Creating a new table in Kudu from Impala is similar to mapping an existing Kudu table to an Impala table, except that you need to specify the schema and partitioning information yourself. Use the examples in this section as a guideline. Impala first creates the table, then creates the mapping.

In the CREATE TABLE statement, the columns that comprise the primary key must be listed first. Additionally, primary key columns are implicitly considered NOT NULL.

When creating a new table in Kudu, you must define a partition schema to pre-split your table. The best partition schema to use depends upon the structure of your data and your data access patterns. The goal is to maximize parallelism and use all your tablet servers evenly.

The following CREATE TABLE example distributes the table into 16 partitions by hashing the id column, for simplicity.

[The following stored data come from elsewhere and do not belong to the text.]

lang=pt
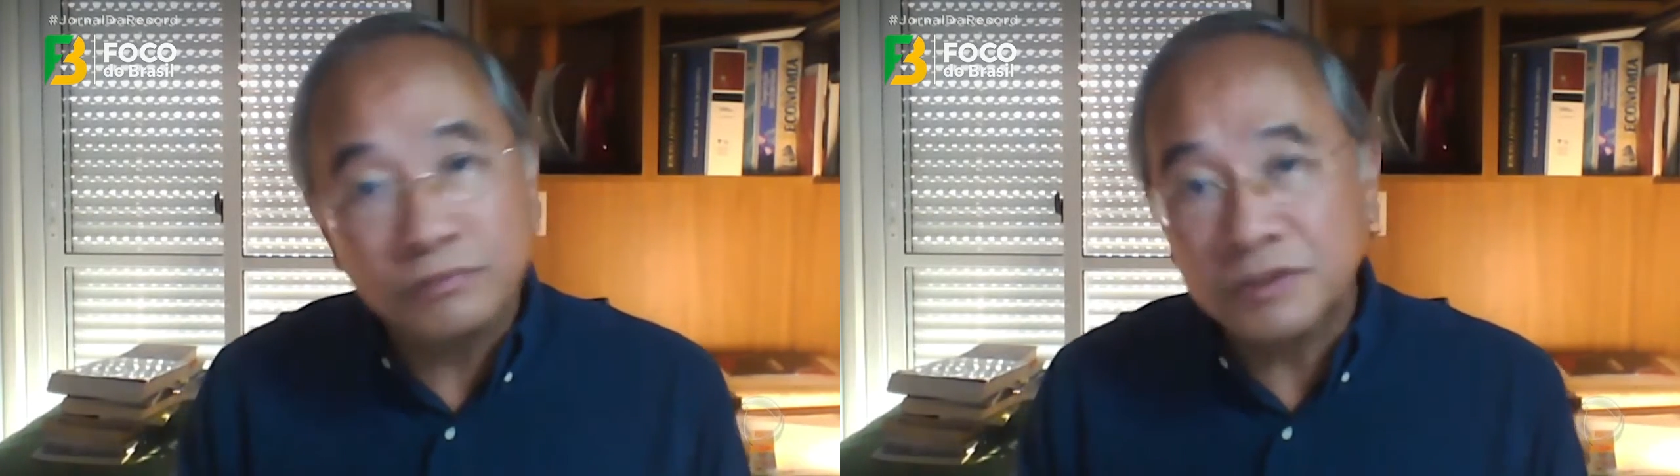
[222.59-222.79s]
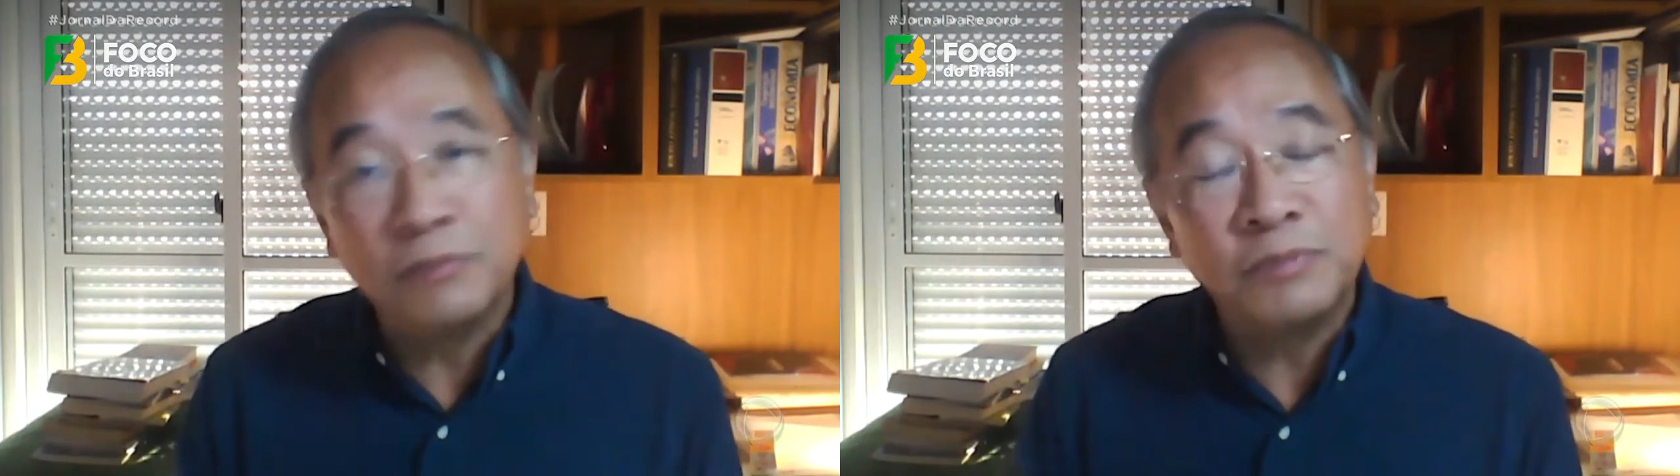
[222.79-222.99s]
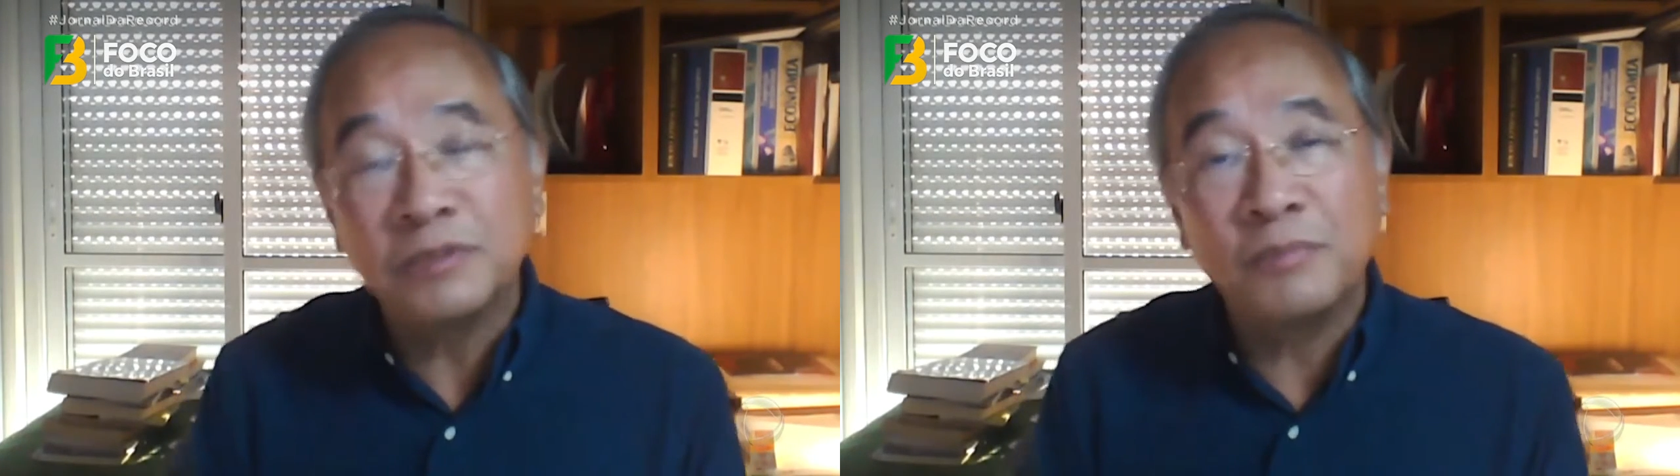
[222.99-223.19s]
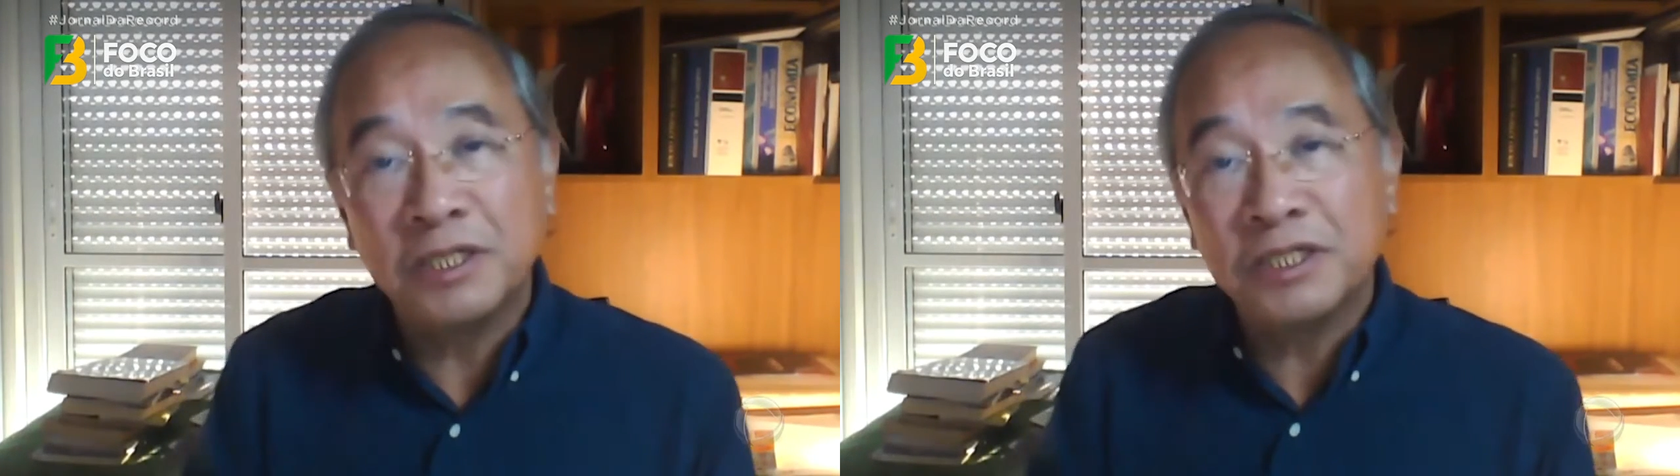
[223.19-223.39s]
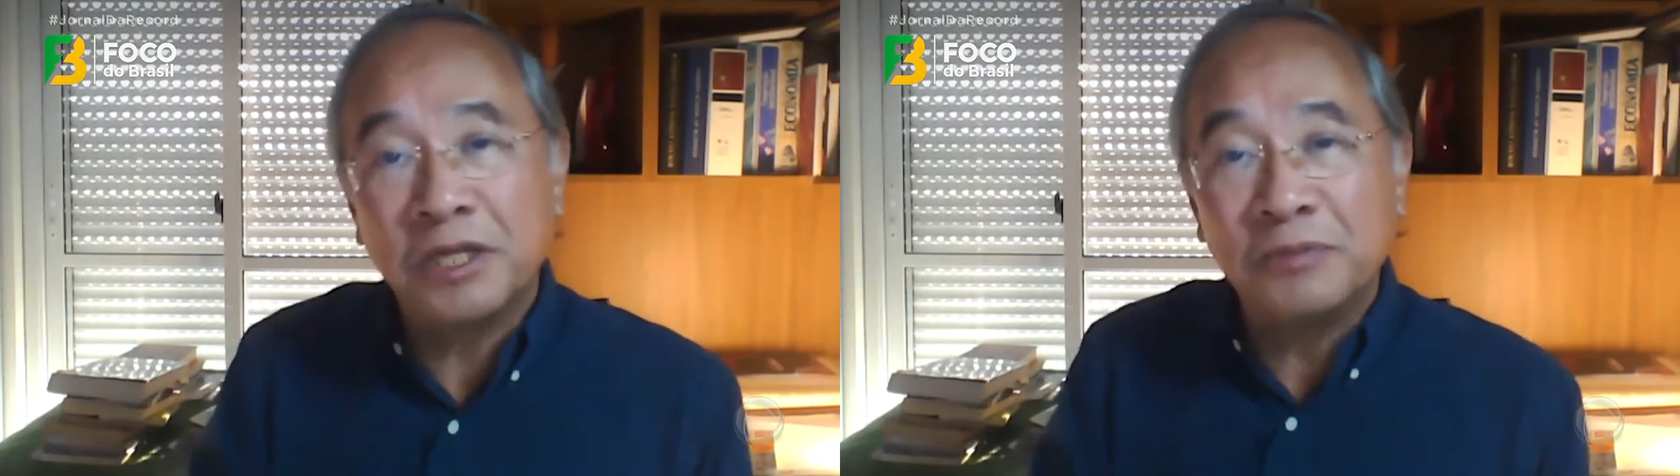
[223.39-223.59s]

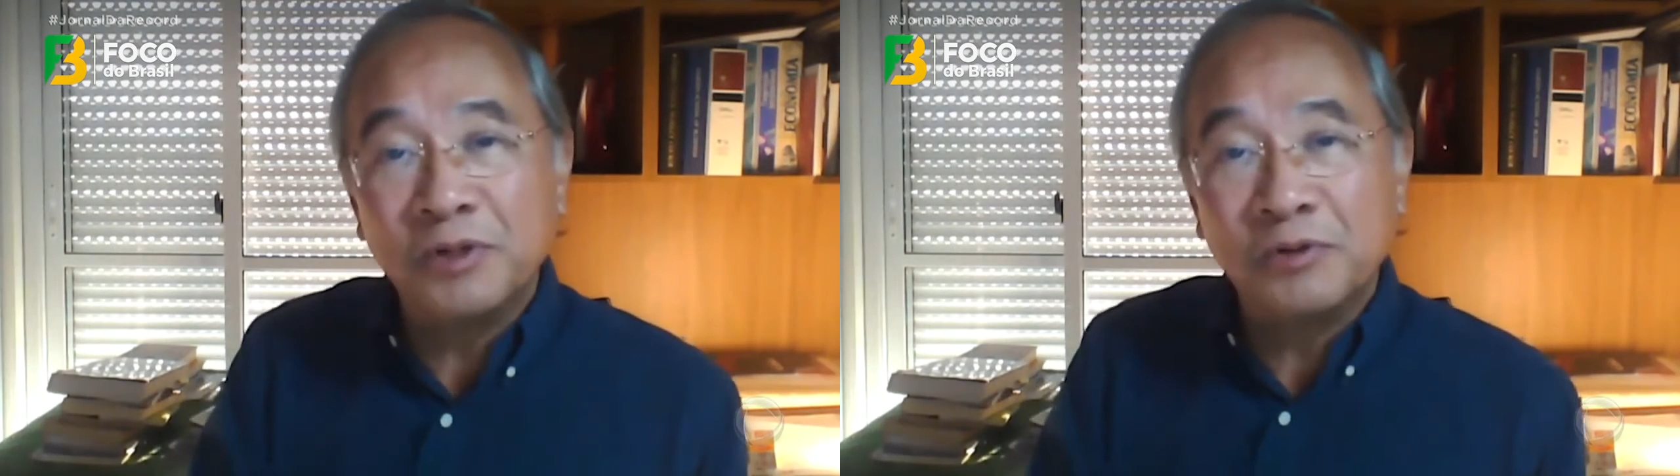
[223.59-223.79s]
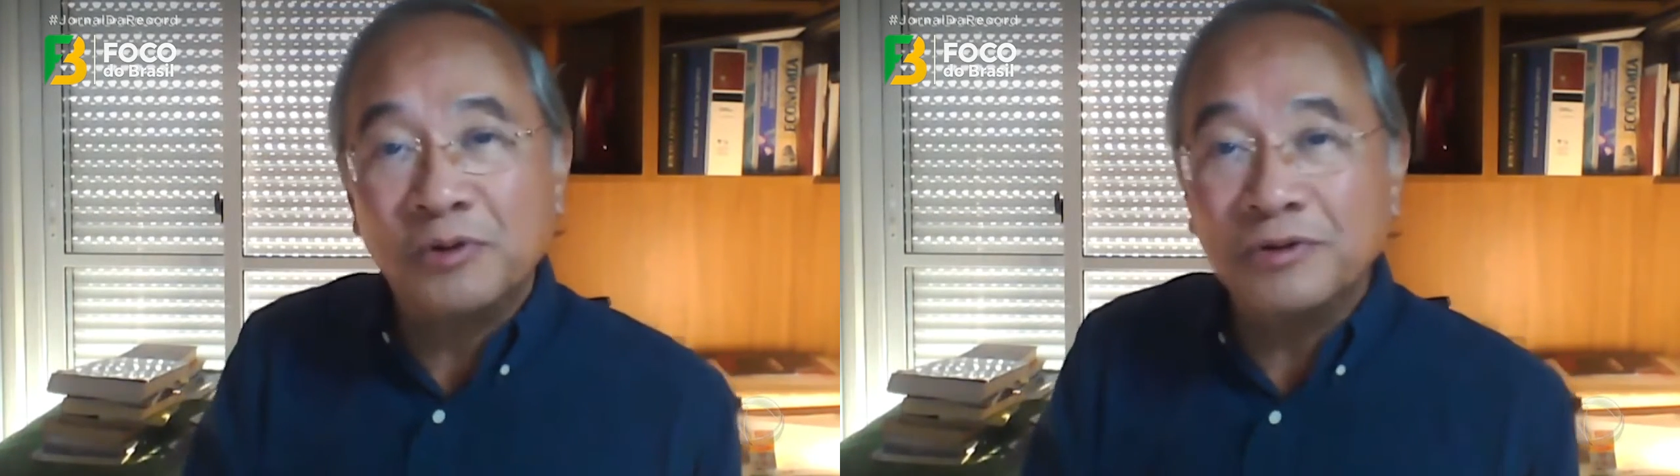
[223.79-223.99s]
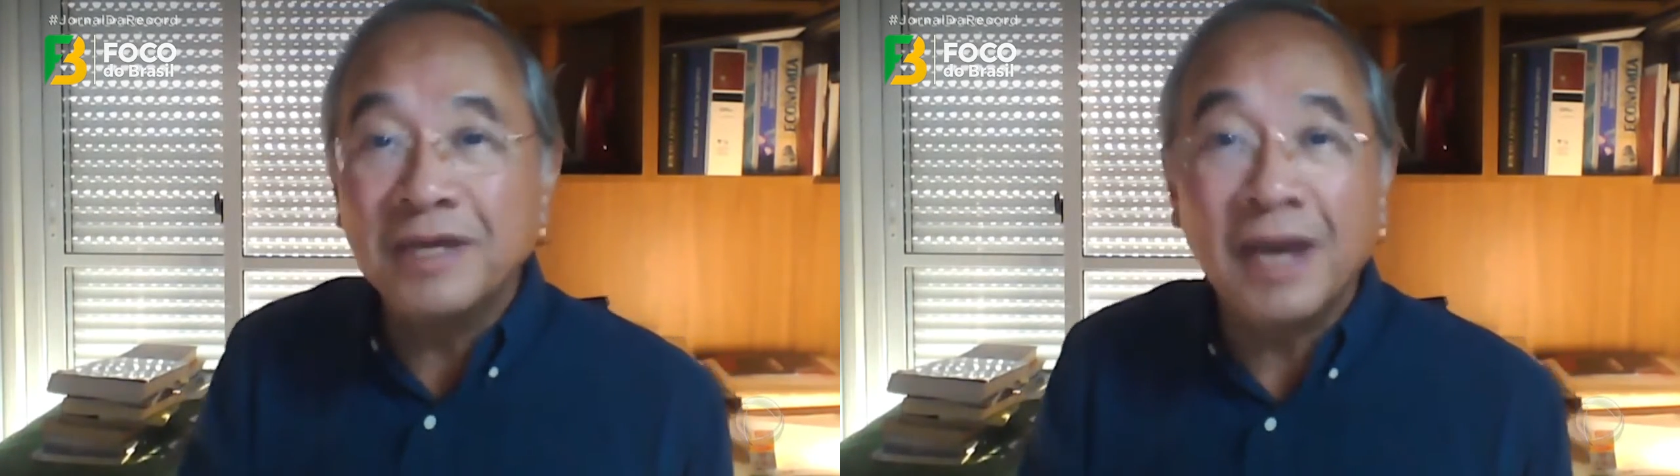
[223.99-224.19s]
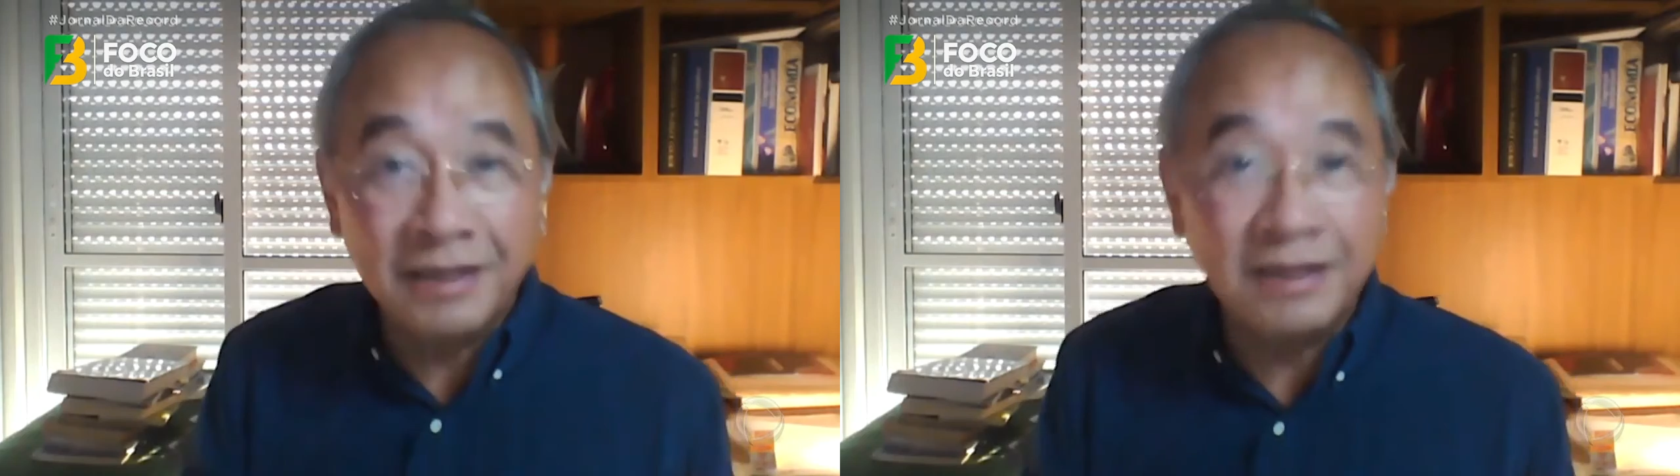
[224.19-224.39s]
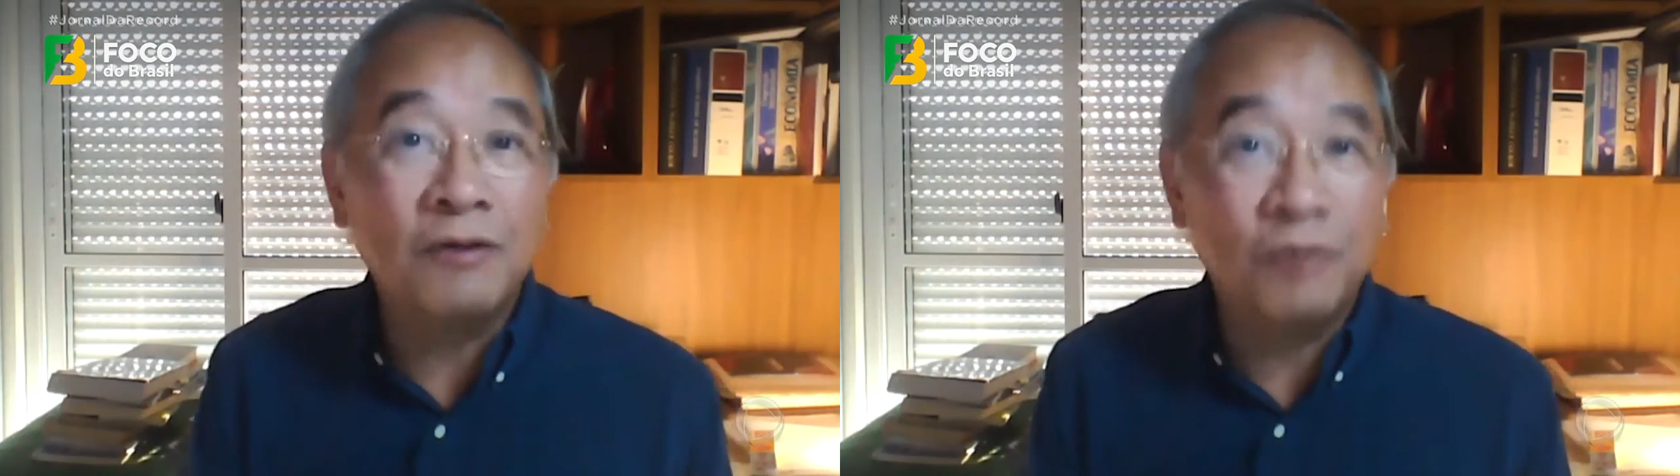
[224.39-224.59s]
simplesmente terminou e
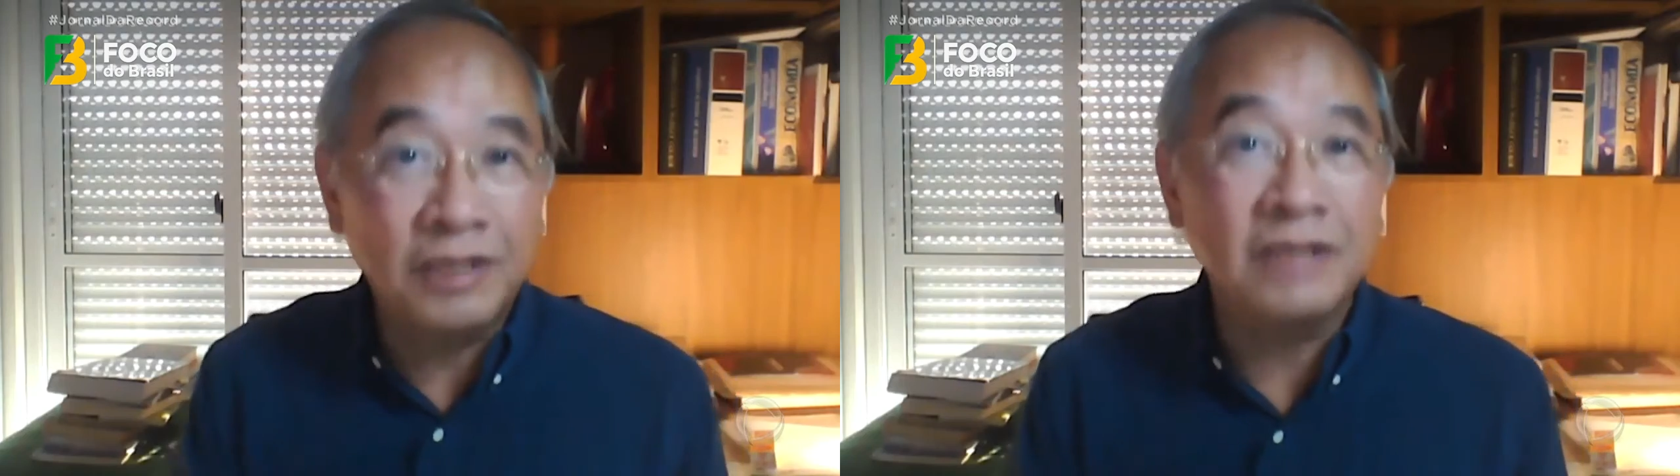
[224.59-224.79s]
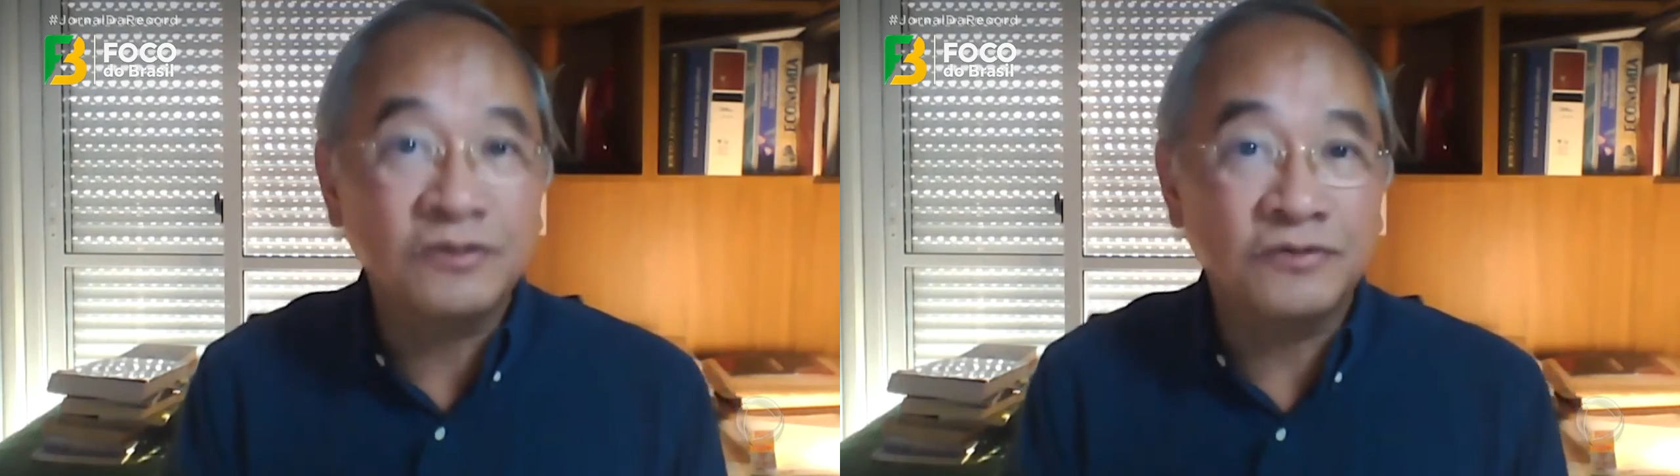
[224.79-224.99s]
aí agora eles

CREATE TABLE my_first_table
(
  id BIGINT,
  name STRING,
  PRIMARY KEY(id)
)
PARTITION BY HASH PARTITIONS 16
STORED AS KUDU;

By default, Kudu tables created through Impala use a tablet replication factor of 3. To specify the replication factor for a Kudu table, add a TBLPROPERTIES clause to the CREATE TABLE statement as shown below where n is the replication factor you want to use:

TBLPROPERTIES ('kudu.num_tablet_replicas' = 'n')

A replication factor must be an odd number.

Changing the kudu.num_tablet_replicas table property using the ALTER TABLE currently has no effect.

The Impala SQL Reference CREATE TABLE topic has more details and examples.

The mapping between Kudu and Impala data types is summarized in the the following table:
Kudu type Impala type
BOOL (boolean) BOOLEAN
INT8 (8-bit signed integer) TINYINT
INT16 (16-bit signed integer) SMALLINT
INT32 (32-bit signed integer) INT
INT64 (64-bit signed integer) BIGINT
DATE (32-bit days since the Unix epoch) NA (Not supported by Impala)
UNIXTIME_MICROS (64-bit microseconds Unix epoch) TIMESTAMP (For details, see Notes.)
FLOAT (single-precision 32-bit IEEE-754 floating-point) FLOAT
DOUBLE (double-precision 64-bit IEEE-754 floating-point) DOUBLE
DECIMAL DECIMAL
VARCHAR VARCHAR
STRING STRING
BINARY BINARY (Not yet supported. For details, see IMPALA-5323.)